Information:
--
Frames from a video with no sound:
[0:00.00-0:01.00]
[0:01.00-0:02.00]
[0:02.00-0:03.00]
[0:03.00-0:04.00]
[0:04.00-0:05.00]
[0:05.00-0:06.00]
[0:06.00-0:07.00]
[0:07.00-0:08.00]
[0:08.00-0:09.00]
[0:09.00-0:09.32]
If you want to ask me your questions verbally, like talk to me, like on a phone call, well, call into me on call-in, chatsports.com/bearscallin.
--
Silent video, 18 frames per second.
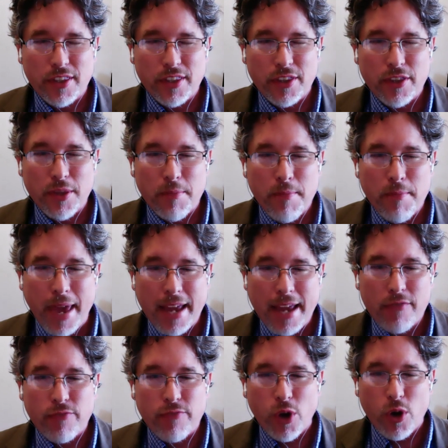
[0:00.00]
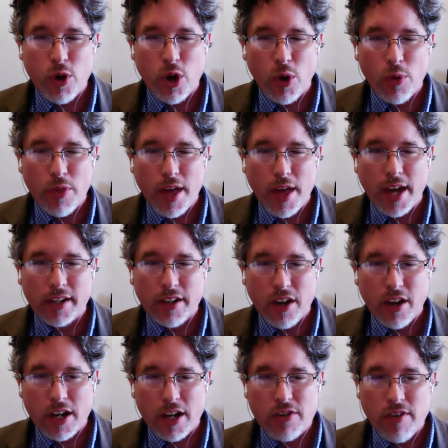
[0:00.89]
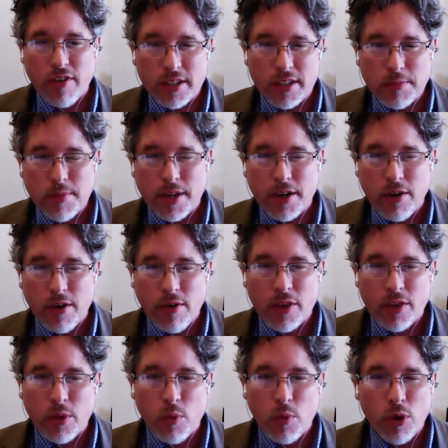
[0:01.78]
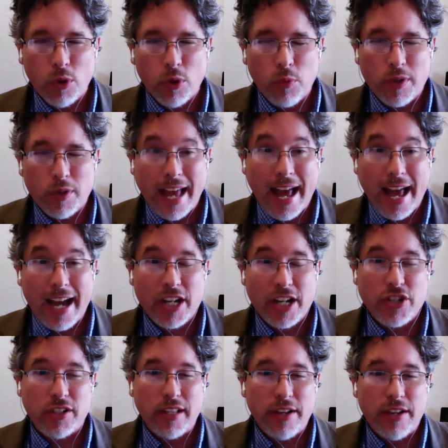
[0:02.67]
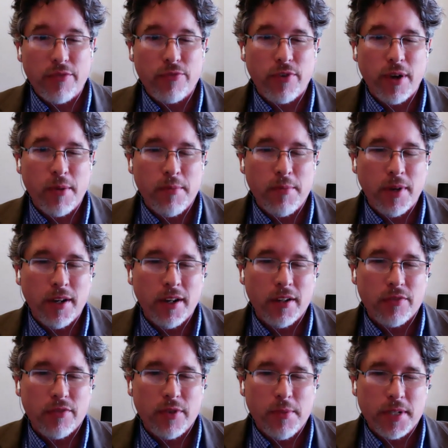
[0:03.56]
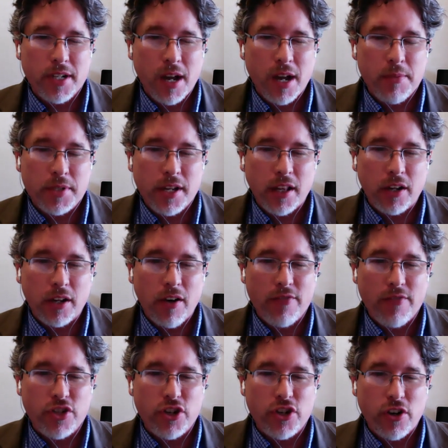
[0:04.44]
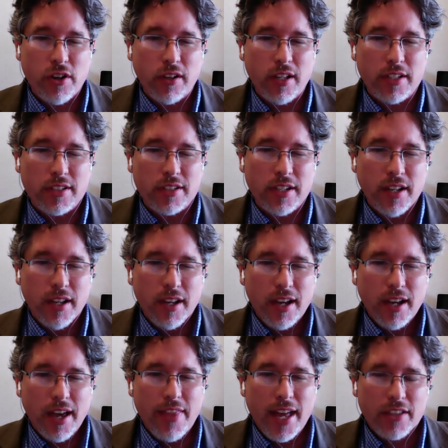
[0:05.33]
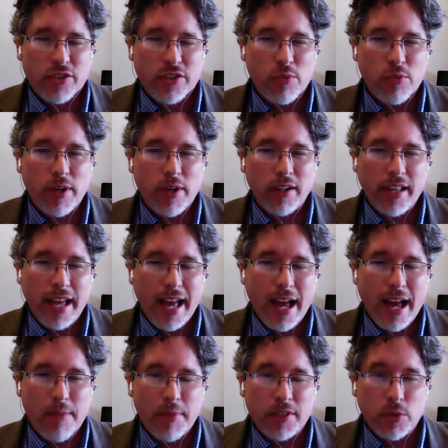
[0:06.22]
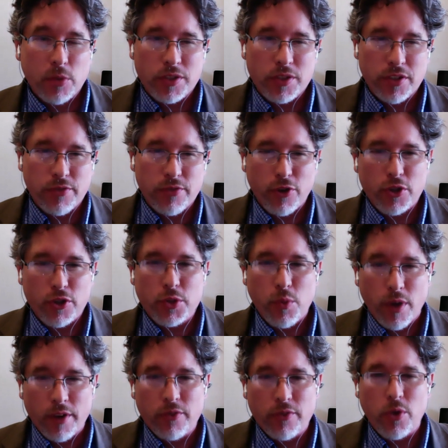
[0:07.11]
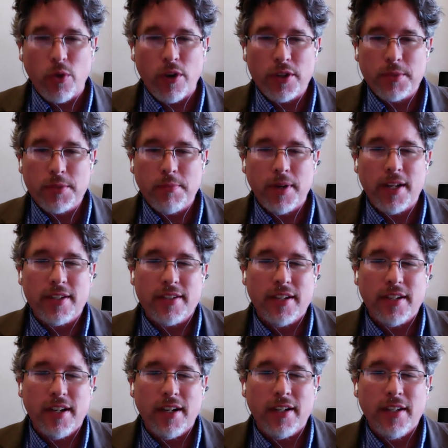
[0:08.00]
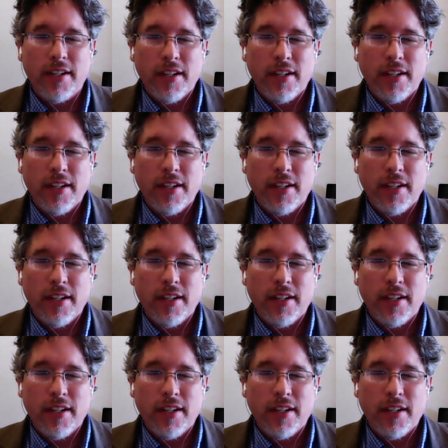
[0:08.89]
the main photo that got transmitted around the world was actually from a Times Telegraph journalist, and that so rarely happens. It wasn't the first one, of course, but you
--
Task directions:
What belongs in the answer is each line of the data that has the word "video".

Solution for this exercise:
Frames from a video with no sound:
Silent video, 18 frames per second.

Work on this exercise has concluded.